**Aim of the task**. Everything from the line containing "[00:15:41.20]" to the last line of the material below must be retyped exactly, both ends included; skip the pictures.

■ ■ ■

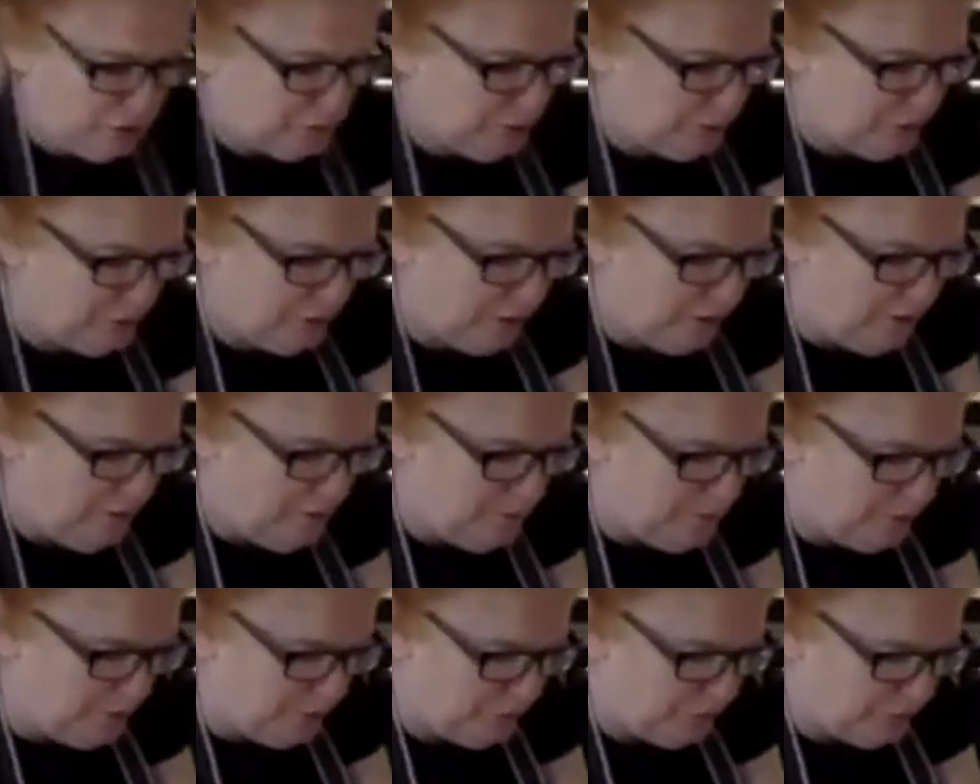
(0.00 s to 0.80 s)
put it on the
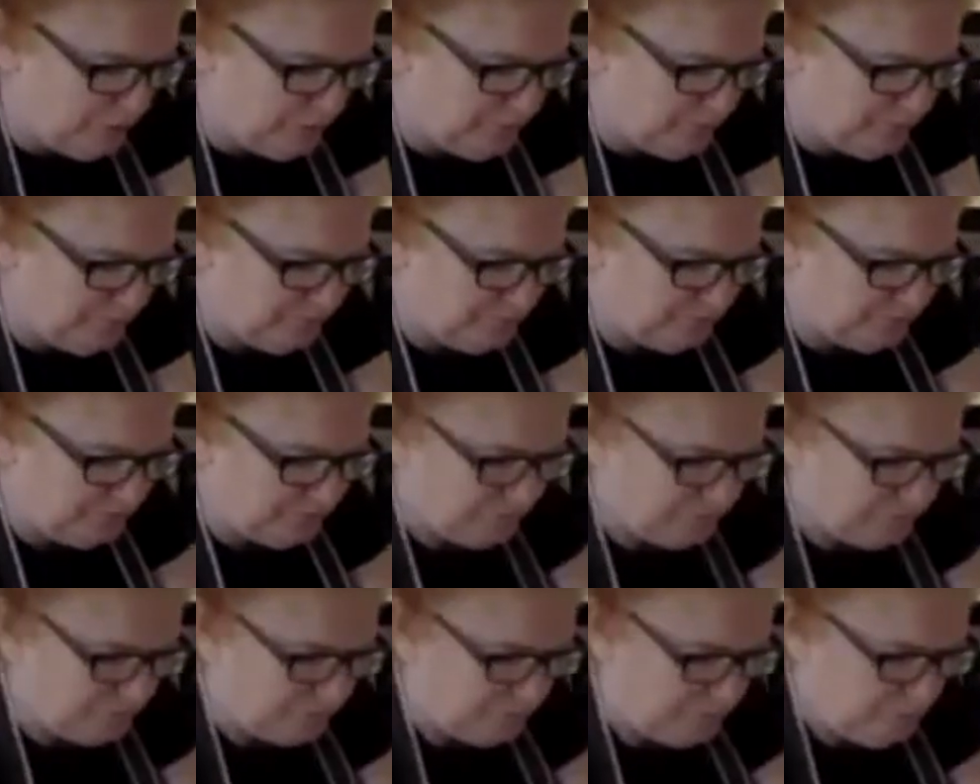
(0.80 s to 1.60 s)
bottom.
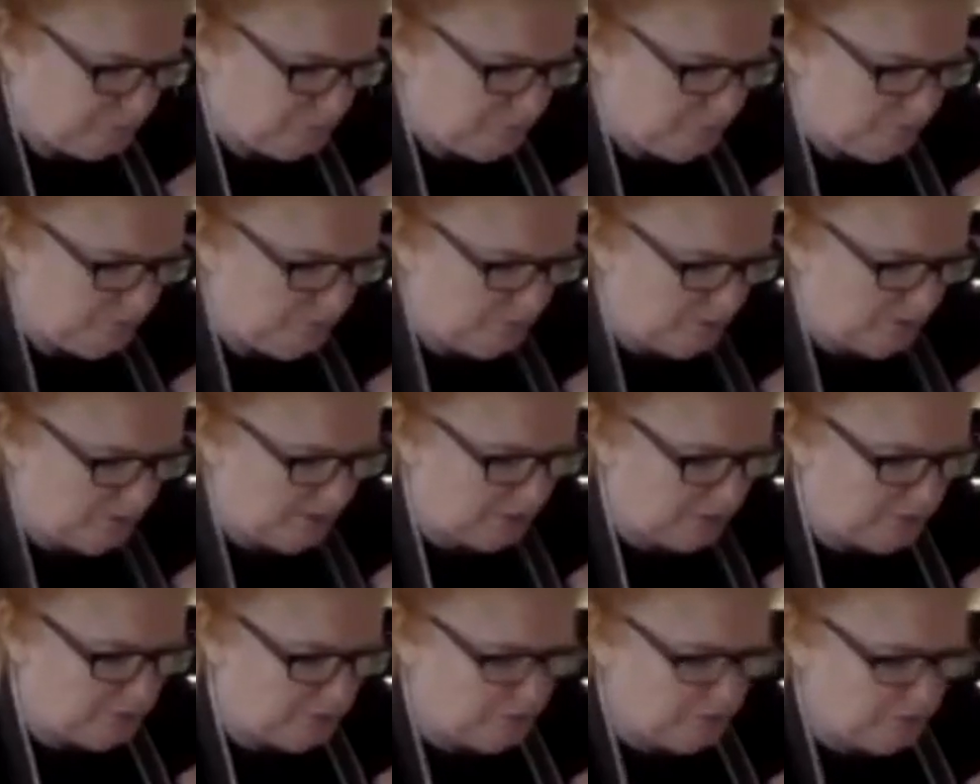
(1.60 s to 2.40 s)
Okay,
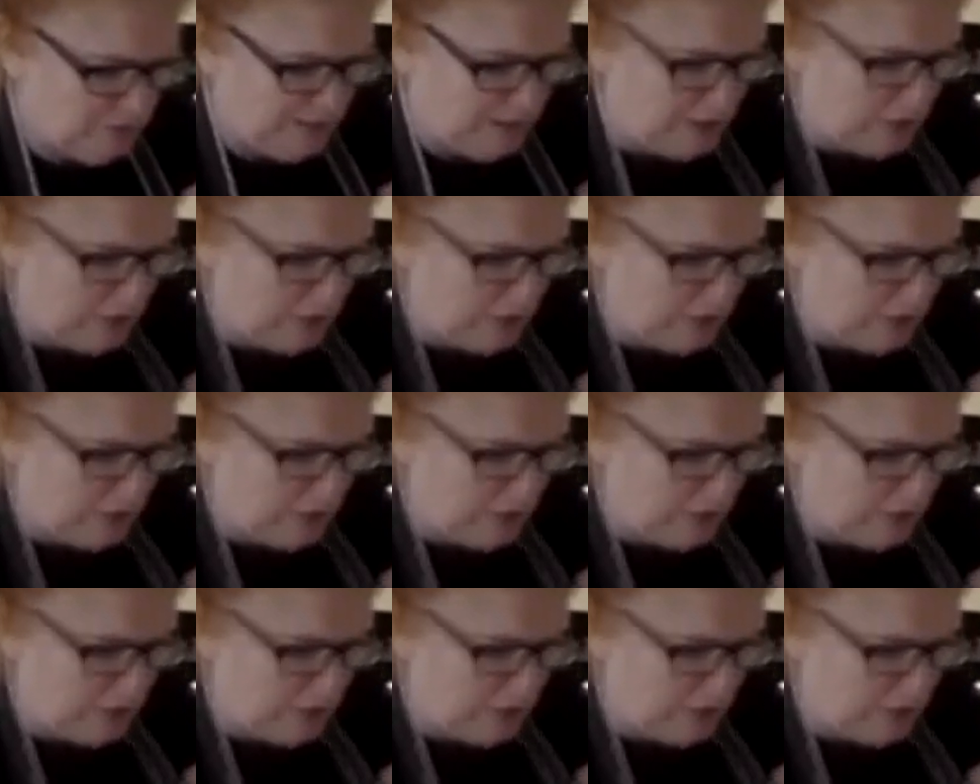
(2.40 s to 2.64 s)
so I'm going to get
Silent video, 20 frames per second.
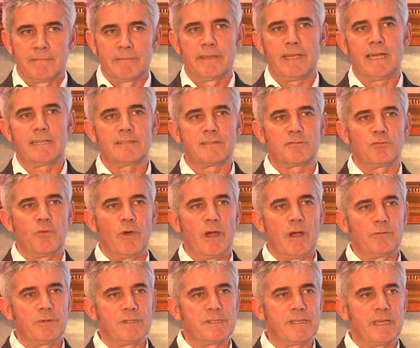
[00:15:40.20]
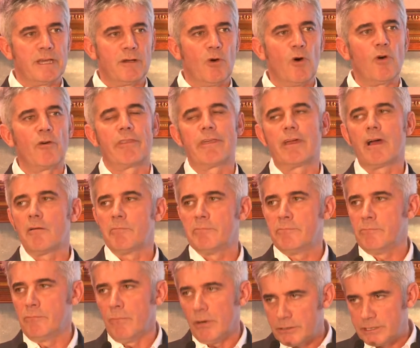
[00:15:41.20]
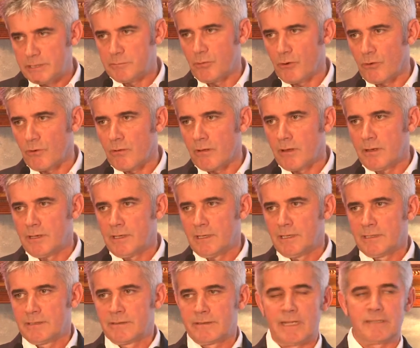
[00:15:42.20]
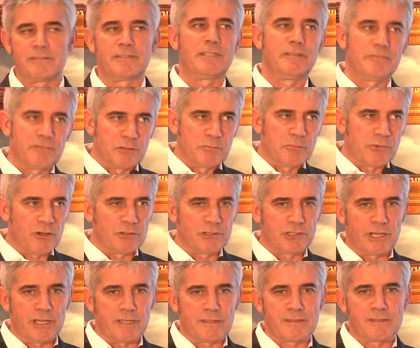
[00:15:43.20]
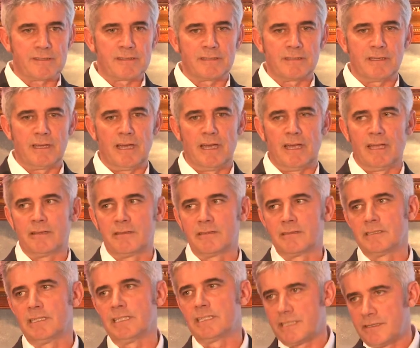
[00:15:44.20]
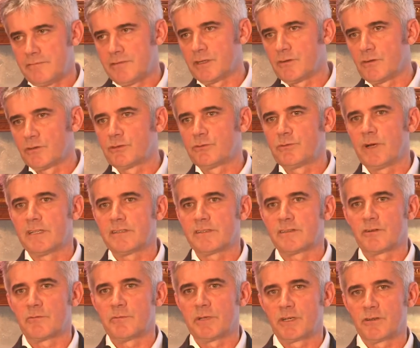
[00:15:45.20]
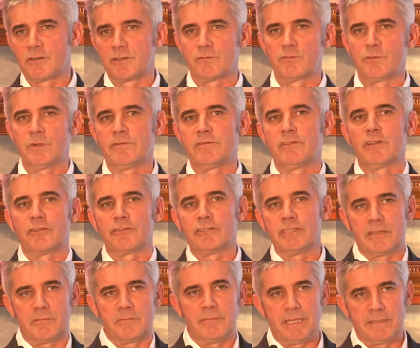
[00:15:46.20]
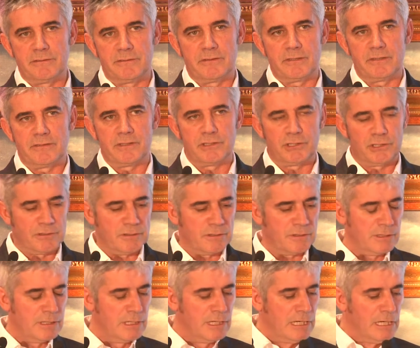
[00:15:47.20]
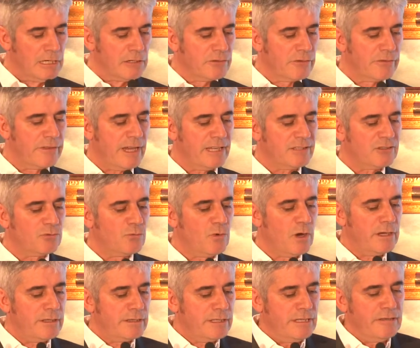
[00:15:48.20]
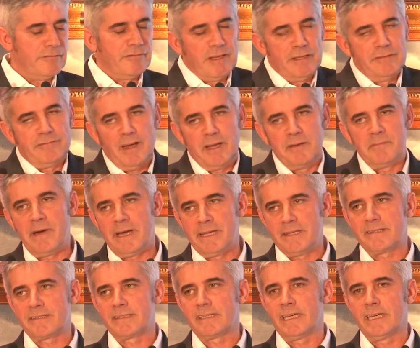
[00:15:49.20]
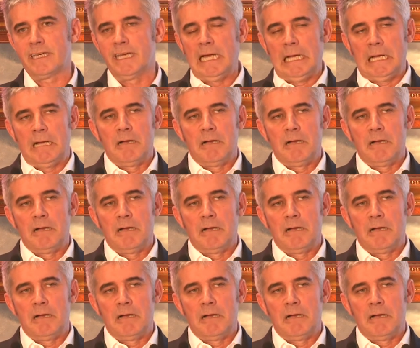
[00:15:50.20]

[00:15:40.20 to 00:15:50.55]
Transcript: That's where we say, oh, there are multiple. That's different projects, and it's difficult to answer because we've not yet made the decision. So that one, if, if I might say,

■ ■ ■

**Output of the task**.
[00:15:41.20]
[00:15:42.20]
[00:15:43.20]
[00:15:44.20]
[00:15:45.20]
[00:15:46.20]
[00:15:47.20]
[00:15:48.20]
[00:15:49.20]
[00:15:50.20]

[00:15:40.20 to 00:15:50.55]
Transcript: That's where we say, oh, there are multiple. That's different projects, and it's difficult to answer because we've not yet made the decision. So that one, if, if I might say,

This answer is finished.